Like Johansson, Hemsworth also feels his portrayal of his character has improved with each film. With 2017’s “Thor: Ragnarok,” Hemsworth believes he found his voice as the Norse god of thunder, finally able to put his own stamp on it, working with director Taika Waititi in a looser, more improvisational style. The film — a hit with both critics and audiences worldwide — revitalized the character. With “Endgame,” that tone is likely to continue, Hemsworth tells Arab News.

“There was more improvisation in this than the previous one (“Avengers: Infinity War”). The stakes were as high as they could be, but we found a great way to have another version, or more growth in the character, and found something unexpected again. That was so much fun. I’m very thankful that it happened this way, to finish strong, as opposed to the other way around,” says Hemsworth.

Paul Rudd joined the MCU with 2015’s “Ant-Man,” playing Scott Lang, a petty criminal who finds a suit that allows him to grow and shrink at will. Rudd has been the same reliable comic presence he has been since “Clueless” (1995) and “Anchorman” (2004), and if trailers can be trusted, his inclusion in “Avengers: Endgame” will add levity to the serious emotional weight the film promises.

Rudd has enjoyed digging deeper into Lang in each subsequent MCU appearance, also citing Hemsworth’s evolution as Thor as one that he admires.

“Sometimes you finish a movie and when you’re done filming it, you think ‘Oh, now I’d like to start it, because I finally have a sense of the character.’ In this one, there’s several chances,” he says. “Characters morph and grow, as we do as people. I’m different from who I was three years ago or four years ago. You get to know the character more, you get to know the world more, the other actors better, and as a result you get to go even deeper with the character.

“I look at Thor in the first movie and then in ‘Thor: Ragnarok,’ and what a crazy amazing journey that character has been on,” he continues. “These films provide the opportunity to explore many different facets of the character.”

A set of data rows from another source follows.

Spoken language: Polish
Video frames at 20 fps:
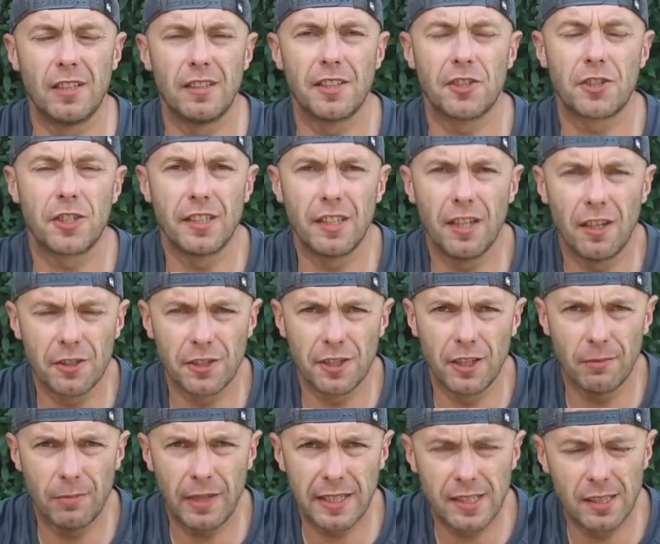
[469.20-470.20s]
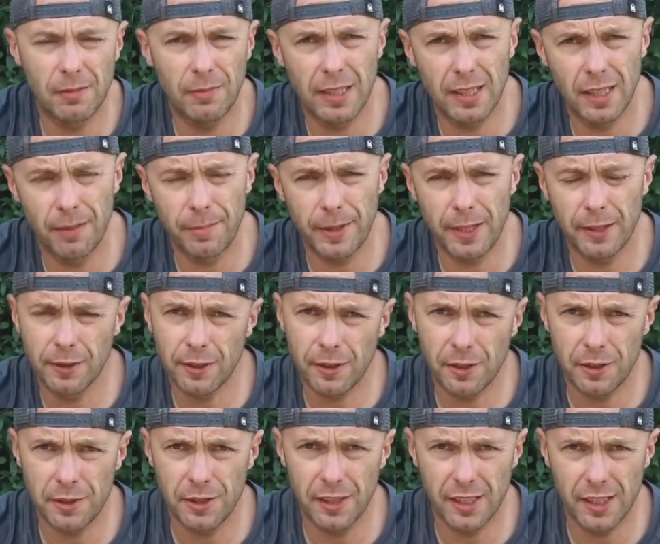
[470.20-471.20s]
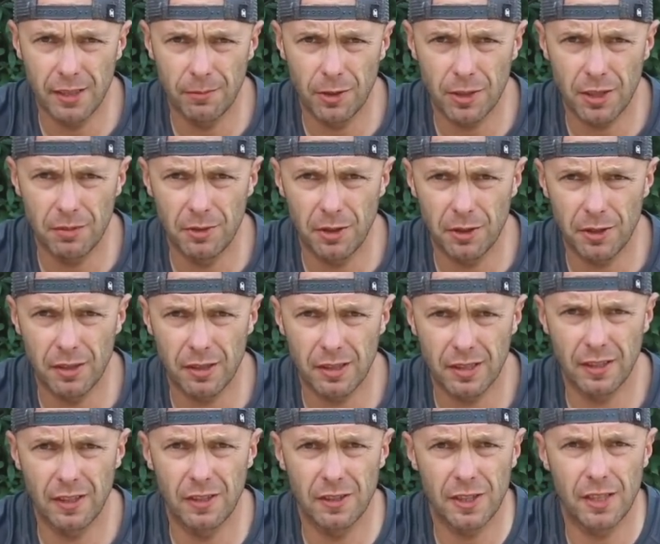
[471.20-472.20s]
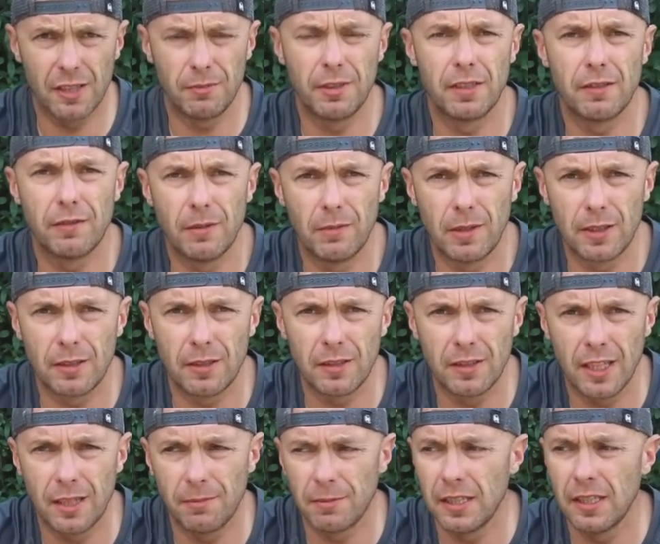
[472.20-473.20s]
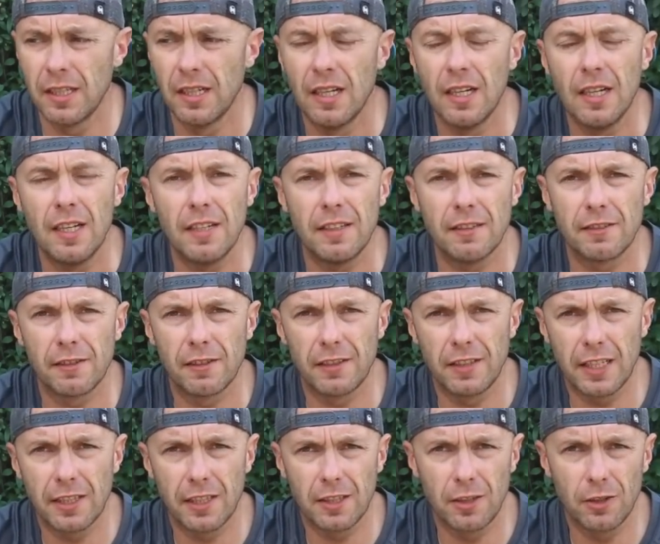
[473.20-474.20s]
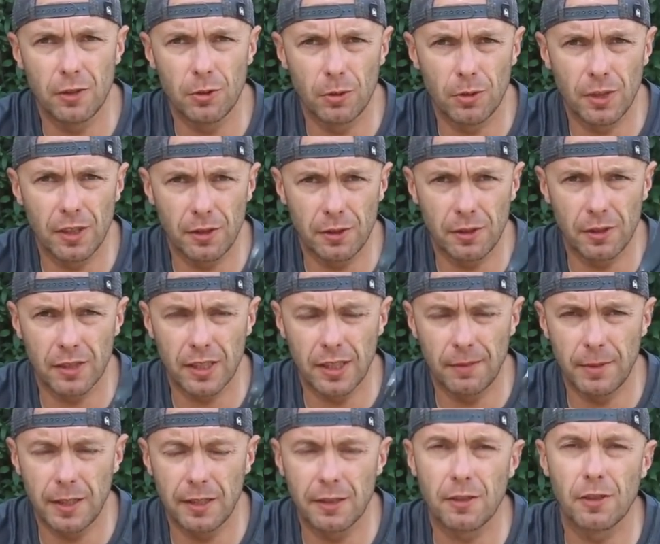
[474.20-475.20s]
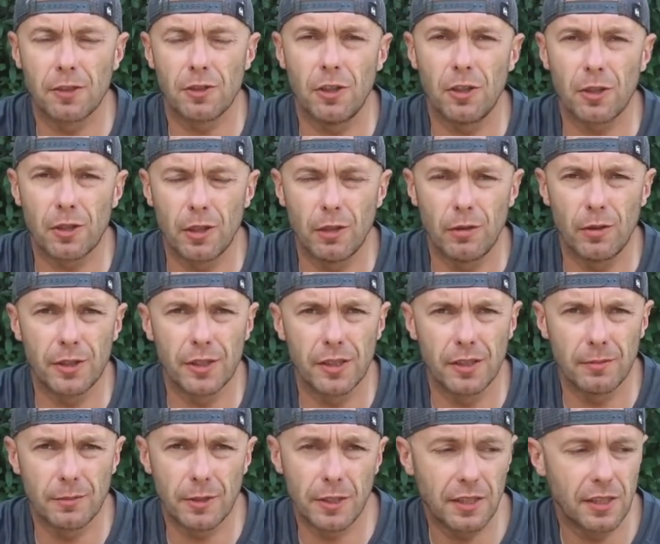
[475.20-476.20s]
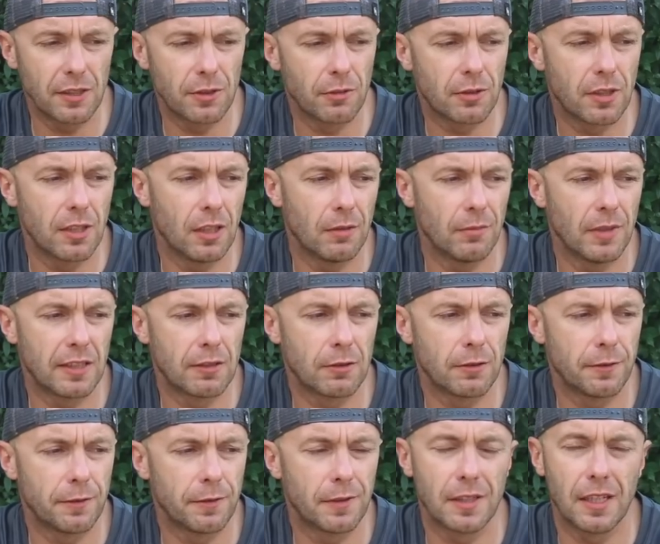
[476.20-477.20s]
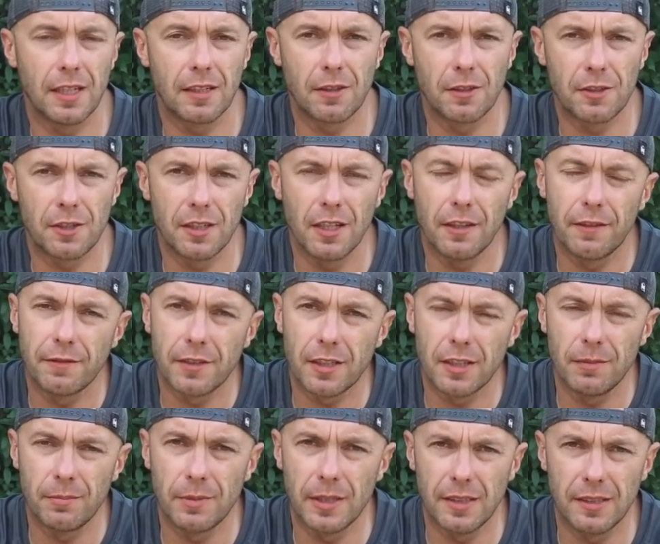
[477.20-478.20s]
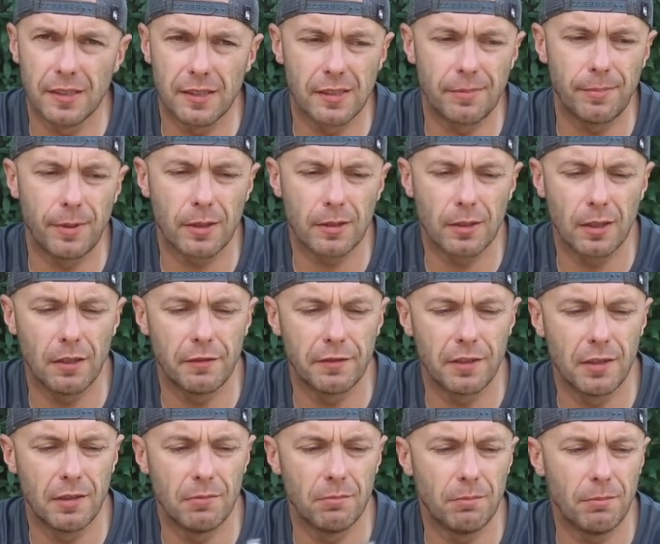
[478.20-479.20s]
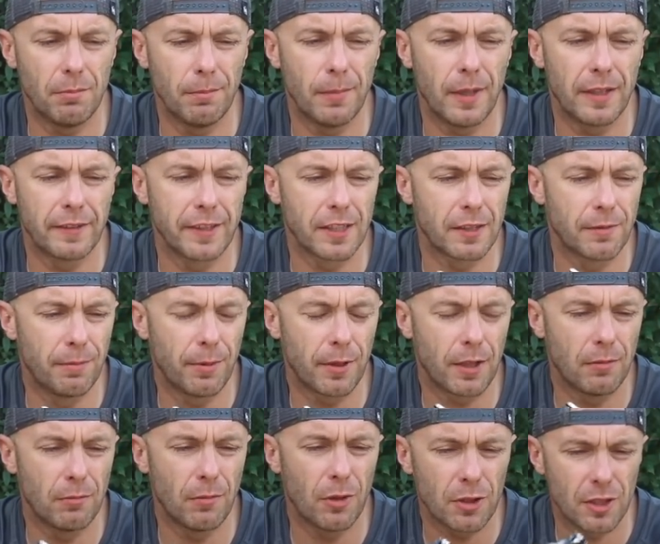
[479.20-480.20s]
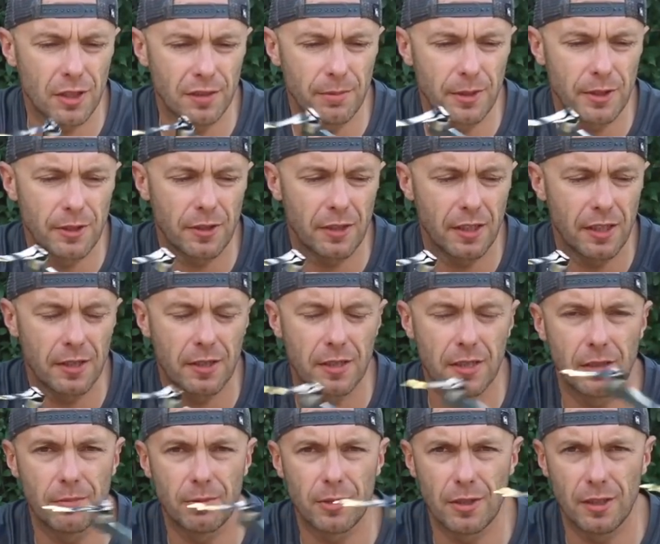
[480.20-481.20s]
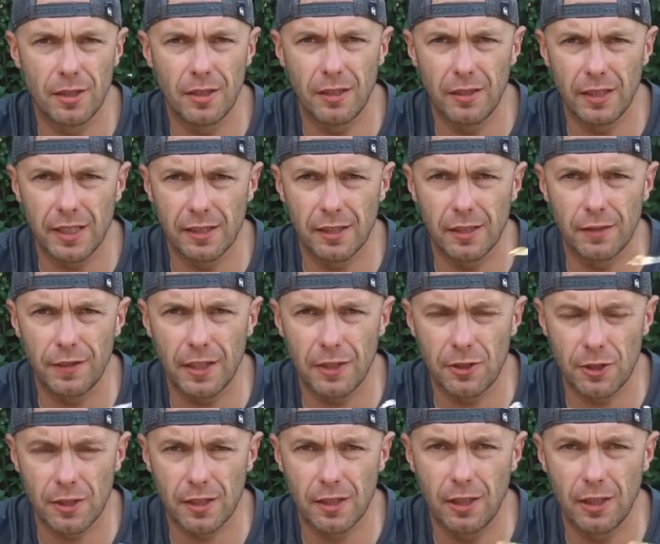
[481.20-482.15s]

Jeżeli chodzi o maksymalne prędkości, jakie możemy osiągnąć tymi dwoma dronami, jeden i drugi osiąga prędkość około 70 km na godzinę w trybie sportowym. Mavic Pro może być trochę szybszy, o jakieś 2-3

As much as the respective performances have evolved during 11 years of the MCU, the cultural landscape and conversation around gender has also moved forward, with audiences much less likely to tolerate female characters who are token or one dimensional. Johansson’s Black Widow has evolved with the times.

“The character started as sort of a sexy secretary with a skillset on the side. We didn’t know, or certainly I didn’t know, how the audience would react to the character, my interpretation of the character, who was obviously a beloved character for a long time. I feel the next time we saw her in ‘Avengers’ (2012) she was sort of one of the boys, for better or for worse, and that made sense then,” Johansson says.

“As the fans and the audiences have pushed Marvel and all the studios and filmmakers to really throw up on the screen what represents what’s going on in the zeitgeist, and wanting to see diverse films and casts that represent their own aspirations and how they feel, the character has sort of grown in reaction to that,” she continues. “And the movies have grown in reaction to that fan encouragement.”